Puerto Rico-based creditors oppose proposed bond restructurings

Bonds

Puerto Rico-based creditors took steps Tuesday to oppose the two biggest proposed restructurings of the commonwealth’s bonds.

Backyard Bondholders, which consists of Puerto Rico-based holders of Puerto Rico bonds, released a statement opposing a restructuring deal for the central government’s debt.

The Puerto Rico Oversight Board negotiated the deal with several other parties and released it earlier this month. Backyard Bondholders supported prior board-supported proposals for restructuring bonds including the early fall one for the central government debt.

Puerto Rico Unsecured Creditors Committee Attorney Luc Despins said the proposed PREPA deal is far too generous to the bondholders given their weak legal position.

Also on Tuesday, the Unsecured Creditors Committee filed a 135-page objection to the board-supported bond restructuring for the Puerto Rico Electric Power Authority in the authority’s Title III bankruptcy. The committee represents non-bondholders owed money by Puerto Rico’s government and its instrumentalities and authorities. Many of them are based in Puerto Rico.

“Puerto Rican bondholders have shown great detachment by supporting high levels of cuts to their savings invested in government bonds in past adjustment plans,” said Backyard Bondholders Executive Director Jorge Irizarry. “In this case, we cannot support the plan without knowing the outcome for the rest of the debt that has not yet been restructured, which represents $4.2 billion of Puerto Rican savings.

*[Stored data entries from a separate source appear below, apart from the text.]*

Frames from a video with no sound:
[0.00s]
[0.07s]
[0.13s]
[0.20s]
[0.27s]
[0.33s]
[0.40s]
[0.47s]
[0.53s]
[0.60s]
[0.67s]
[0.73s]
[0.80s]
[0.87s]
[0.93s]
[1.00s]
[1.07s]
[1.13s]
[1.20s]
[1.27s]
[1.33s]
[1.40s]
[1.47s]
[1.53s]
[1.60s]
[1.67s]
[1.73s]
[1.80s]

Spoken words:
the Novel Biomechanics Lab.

“We need to define the mitigation component to the losses incurred in the restructuring, as promised to this important group of investors by the government, Senate, and the House of Representatives,” Irizarry continued.

Backyard Bondholders Chairman of the Board Rafael Rojo said his group wants to meet with Gov. Wanda Vázquez Garced to discuss transferable tax instruments for local bondholders.

Irizarry said that local holders sold off about 68% of their holdings in Puerto Rico bonds to June 30 from 2012, many at very steep discounts. He said as of June 30 local holders held about $6.9 billion in Puerto Rico bonds, if one includes the bonds of Puerto Rico’s instrumentalities, authorities, and municipalities.

Puerto Rico’s governor and legislative leaders have announced their opposition to the proposed $35 billion central government debt restructuring, as have several bond insurers.

The proposed deal offers recoveries of between 54.1% and 65.8% for general obligation bonds and 70.9% and 76% for Public Building Authority bonds. It also provides as little as 3% for $16 billion of Employees Retirement System bonds and bonds subordinated to GO deb in Puerto Rico’s constitution.

The Backyard Bondholders’ opposition will just add to the governor’s and local legislature’s opposition to the proposed plan, said James Spiotto, managing director of Chapman Strategic Advisors.

The board is required to submit a disclosure statement and plan support agreement for its proposed debt-restructuring plan in the next few days, Spiotto said. After that, the board will ask for disclosure hearing date. Then bankruptcy judge Laura Taylor Swain may consider the governor’s opposition to the deal. Alternately, Swain may consider the governor’s position at the hearing, Spiotto said.

In the PREPA bankruptcy, the Unsecured Creditors Committee said that it had been trying to negotiate changes to the proposed deal with the board for the last several months. Having failed at this, it decided to file the challenge to the deal, which it filed Tuesday. The committee’s legal team is being led by Attorney Luc Despins.

In the committee’s challenge, it complained that the PREPA deal offers a recovery of 86% in present value recovery, which it said was too generous.

Under bankruptcy rules, “a recovery for the bondholders of the magnitude proposed can be approved only if the bondholders have, by far, the better arguments in the litigation. Here, the opposite is true,” the committee said through its lawyers.

The committee says the bondholders have argued that they have a wide-ranging perfected security interests in gross revenues and certain covenants and interests. The committee said that for this to be true, one has to assume several things, all of which are untrue. It said the bondholders had the burden of proof on all these issues and they would have to prevail on all of them to succeed in showing they had fully secured claims.

“If the government parties determine that the restructuring support agreement is inconsistent with the [PREPA] transformation, if the Puerto Rico legislature does not pass required legislation, or if the government parties cannot reach an agreement with the supporting [bond] holders on definitive securitization documentation, a ‘Securitization Termination’ may occur, meaning that the securitization structure terminates and the purported ‘rate cap’ and all the promised non-economic benefits of the new bonds never materialize,” the committee said. “Yet, under these circumstances, PREPA is still required to provide the same economic value to the supporting holders, including fully secured allowed claims and upwards of $1 billion in pre-plan consideration. This result is indefensible. And, to be clear, there is a strong likelihood that a Securitization Termination will occur.”

The committee said that Swain should reject the agreement also because it includes several terms and/or conditions that are either illegal or not in PREPA’s interests. For example, it notes that the agreement includes paying three bond insures and the Ad Hoc Group of PREPA bondholders at 100% for a 2016 loan it made to the authority.